#### [HOW TO COMPLETE THIS TASK]
Word for word, copy the line that contains "co-commander at Srinagar, who" and each line after it in the data below. Pictures stay out of the copy.

#### [EXTRACTED MATERIAL]
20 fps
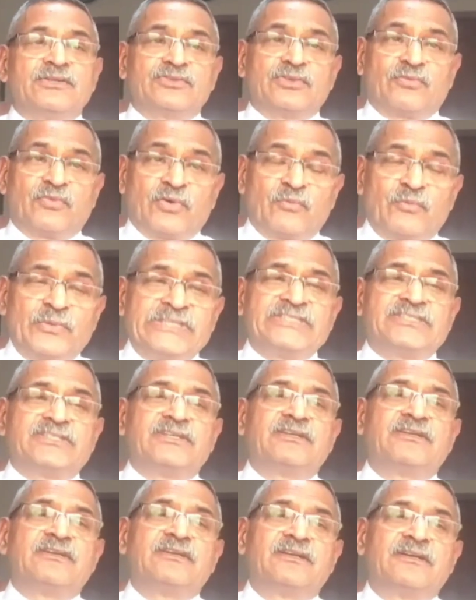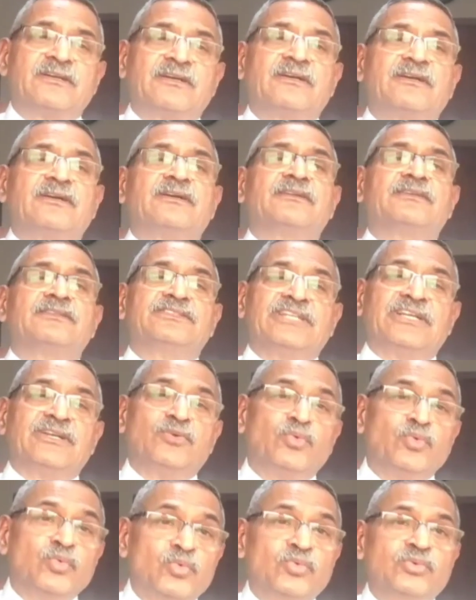So for which
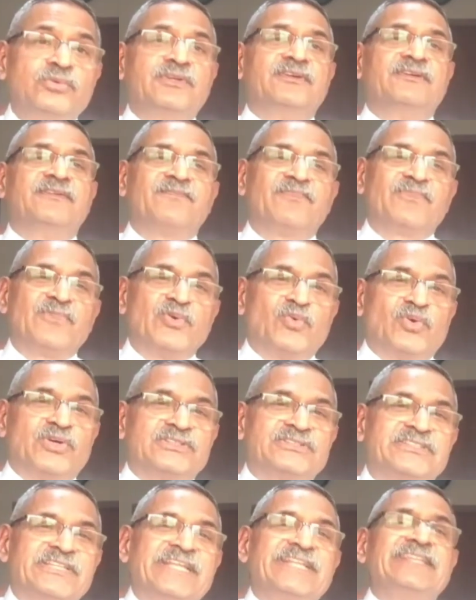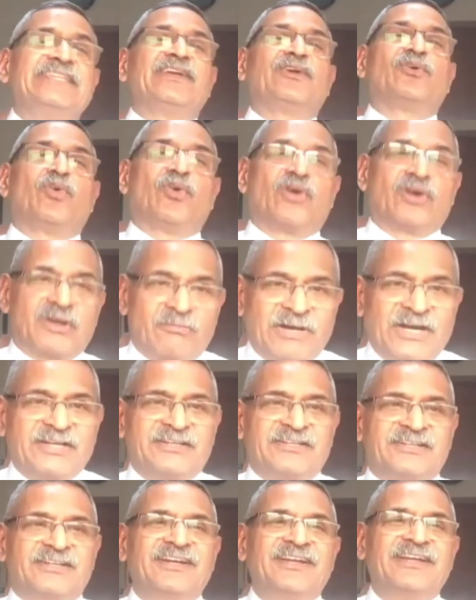General Hoon, who was then the
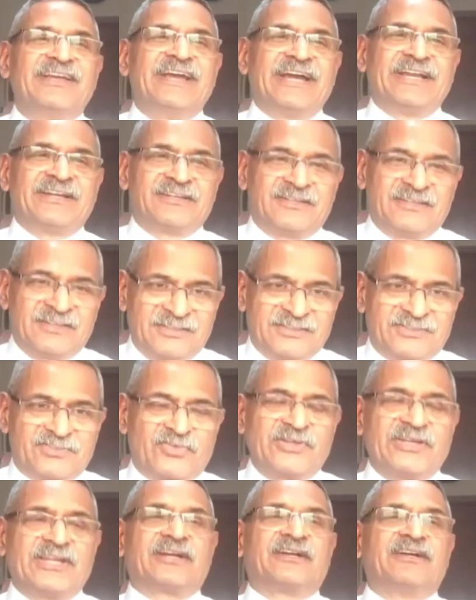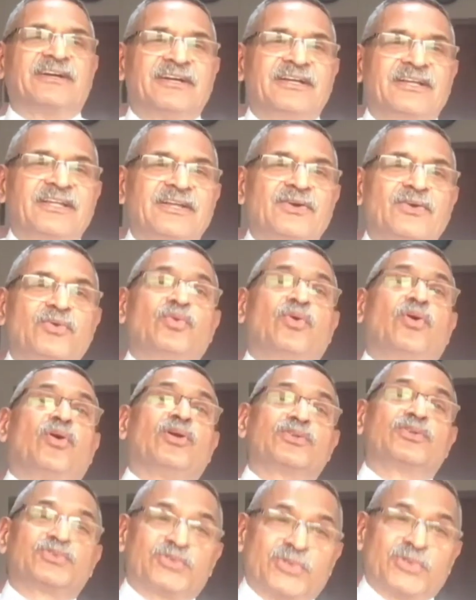co-commander at Srinagar, who
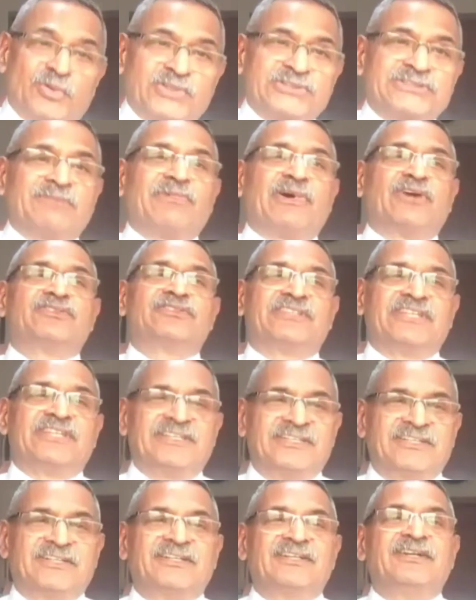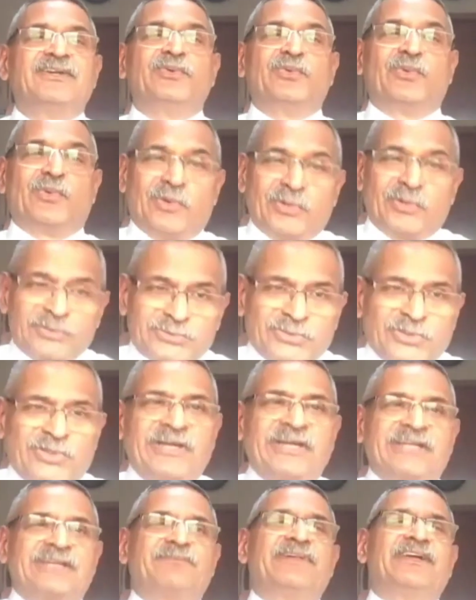also was a mountaineer, who also
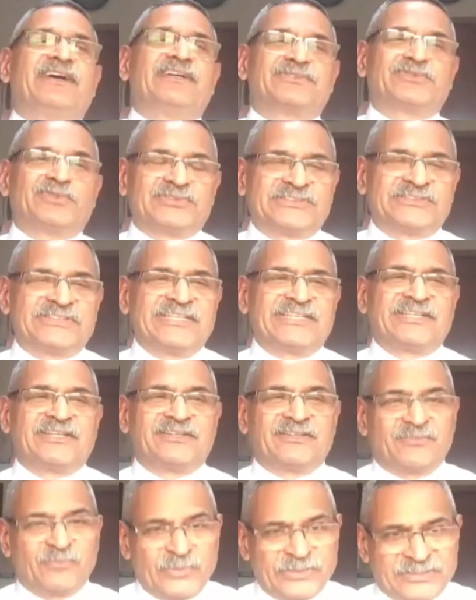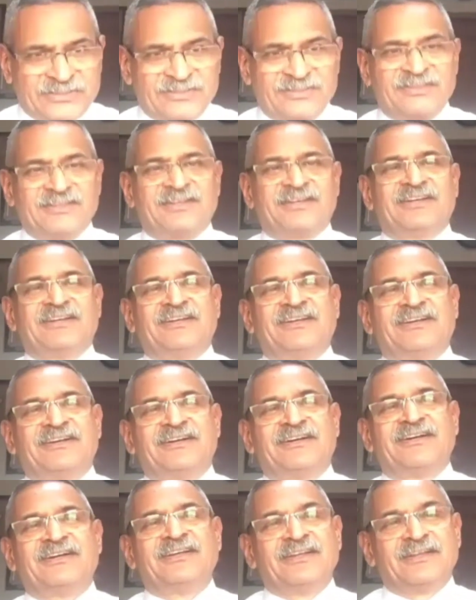had been associated with,
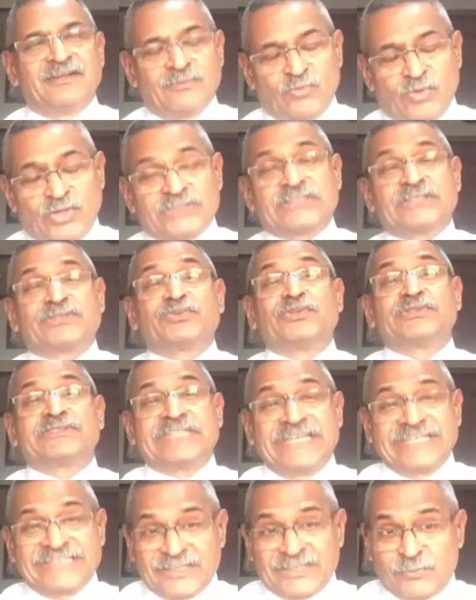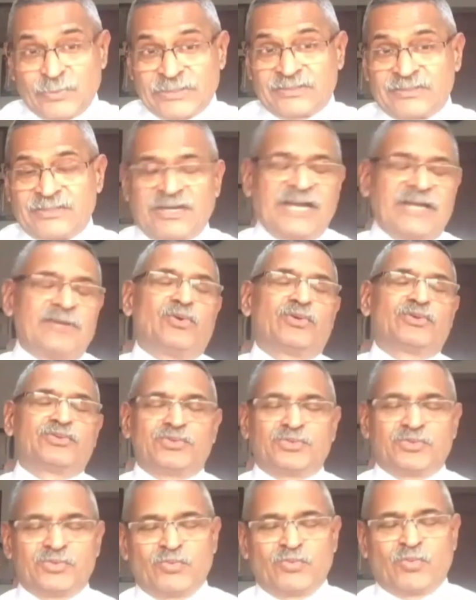was associated with high
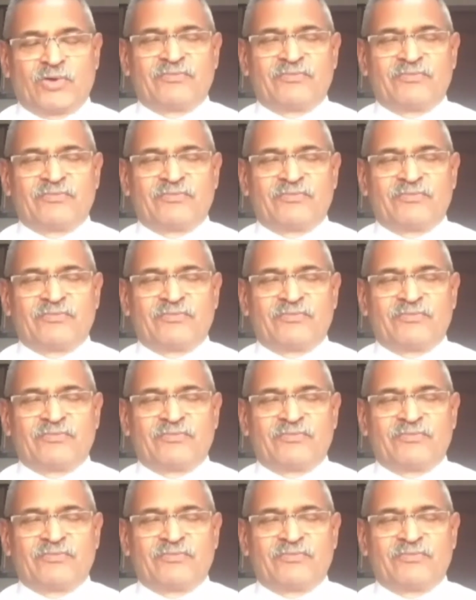altitude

#### [ANSWER TO THE EXERCISE]
co-commander at Srinagar, who
also was a mountaineer, who also
had been associated with,
was associated with high
altitude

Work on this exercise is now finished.